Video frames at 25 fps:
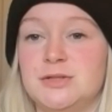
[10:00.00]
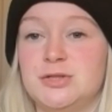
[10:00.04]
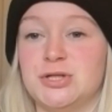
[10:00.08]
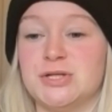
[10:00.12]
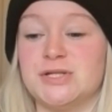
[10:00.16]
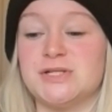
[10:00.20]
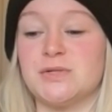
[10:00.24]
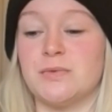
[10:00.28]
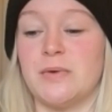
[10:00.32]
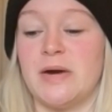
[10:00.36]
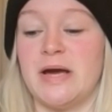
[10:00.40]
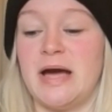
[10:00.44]

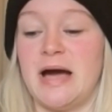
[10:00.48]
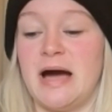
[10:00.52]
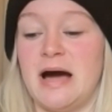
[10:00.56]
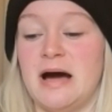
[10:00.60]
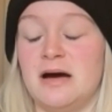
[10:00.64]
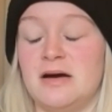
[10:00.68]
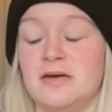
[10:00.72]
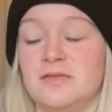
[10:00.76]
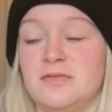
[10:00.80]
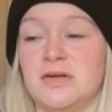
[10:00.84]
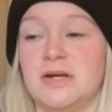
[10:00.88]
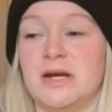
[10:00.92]
just so I
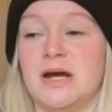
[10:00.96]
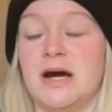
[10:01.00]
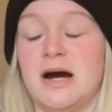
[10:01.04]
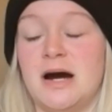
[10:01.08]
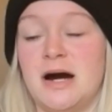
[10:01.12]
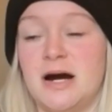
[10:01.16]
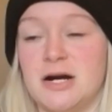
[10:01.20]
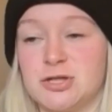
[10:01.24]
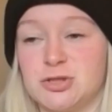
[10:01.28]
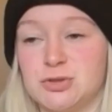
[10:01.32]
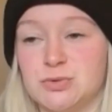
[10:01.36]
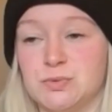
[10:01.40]
have an
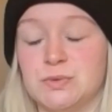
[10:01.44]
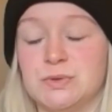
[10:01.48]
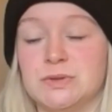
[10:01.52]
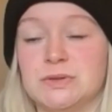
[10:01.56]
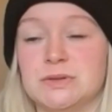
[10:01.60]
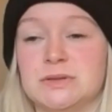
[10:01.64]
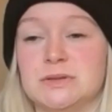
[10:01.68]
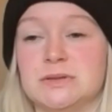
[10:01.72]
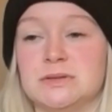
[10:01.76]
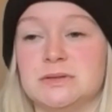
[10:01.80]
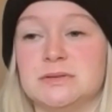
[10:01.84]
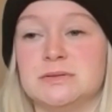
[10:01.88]

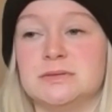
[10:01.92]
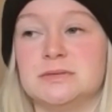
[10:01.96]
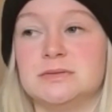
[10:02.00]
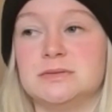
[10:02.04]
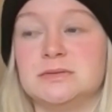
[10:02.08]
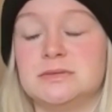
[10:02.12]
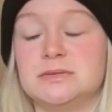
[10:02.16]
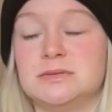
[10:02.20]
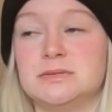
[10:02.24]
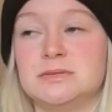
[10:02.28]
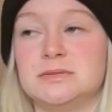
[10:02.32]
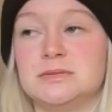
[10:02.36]
actual
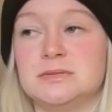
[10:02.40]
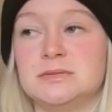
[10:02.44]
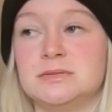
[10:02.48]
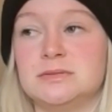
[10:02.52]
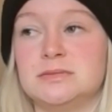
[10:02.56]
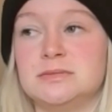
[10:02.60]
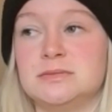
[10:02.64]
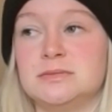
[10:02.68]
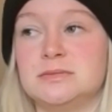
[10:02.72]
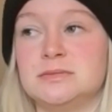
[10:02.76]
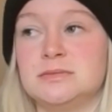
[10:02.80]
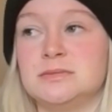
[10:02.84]

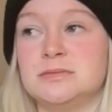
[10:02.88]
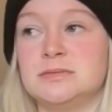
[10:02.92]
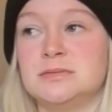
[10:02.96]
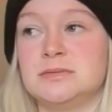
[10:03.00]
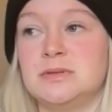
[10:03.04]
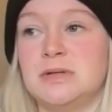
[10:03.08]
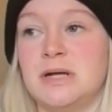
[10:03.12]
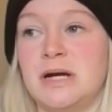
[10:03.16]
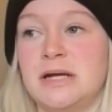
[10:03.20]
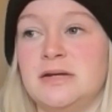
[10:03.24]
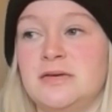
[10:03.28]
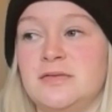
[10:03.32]

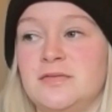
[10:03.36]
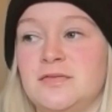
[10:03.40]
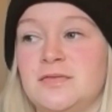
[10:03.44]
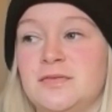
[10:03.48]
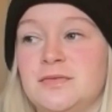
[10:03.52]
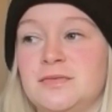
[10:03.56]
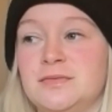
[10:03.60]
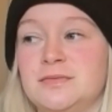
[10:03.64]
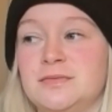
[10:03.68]
kind of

______

The task calls for every line of the data to be returned exactly, without pictures.

Video frames at 25 fps:
[10:00.00]
[10:00.04]
[10:00.08]
[10:00.12]
[10:00.16]
[10:00.20]
[10:00.24]
[10:00.28]
[10:00.32]
[10:00.36]
[10:00.40]
[10:00.44]

[10:00.48]
[10:00.52]
[10:00.56]
[10:00.60]
[10:00.64]
[10:00.68]
[10:00.72]
[10:00.76]
[10:00.80]
[10:00.84]
[10:00.88]
[10:00.92]
just so I
[10:00.96]
[10:01.00]
[10:01.04]
[10:01.08]
[10:01.12]
[10:01.16]
[10:01.20]
[10:01.24]
[10:01.28]
[10:01.32]
[10:01.36]
[10:01.40]
have an
[10:01.44]
[10:01.48]
[10:01.52]
[10:01.56]
[10:01.60]
[10:01.64]
[10:01.68]
[10:01.72]
[10:01.76]
[10:01.80]
[10:01.84]
[10:01.88]

[10:01.92]
[10:01.96]
[10:02.00]
[10:02.04]
[10:02.08]
[10:02.12]
[10:02.16]
[10:02.20]
[10:02.24]
[10:02.28]
[10:02.32]
[10:02.36]
actual
[10:02.40]
[10:02.44]
[10:02.48]
[10:02.52]
[10:02.56]
[10:02.60]
[10:02.64]
[10:02.68]
[10:02.72]
[10:02.76]
[10:02.80]
[10:02.84]

[10:02.88]
[10:02.92]
[10:02.96]
[10:03.00]
[10:03.04]
[10:03.08]
[10:03.12]
[10:03.16]
[10:03.20]
[10:03.24]
[10:03.28]
[10:03.32]

[10:03.36]
[10:03.40]
[10:03.44]
[10:03.48]
[10:03.52]
[10:03.56]
[10:03.60]
[10:03.64]
[10:03.68]
kind of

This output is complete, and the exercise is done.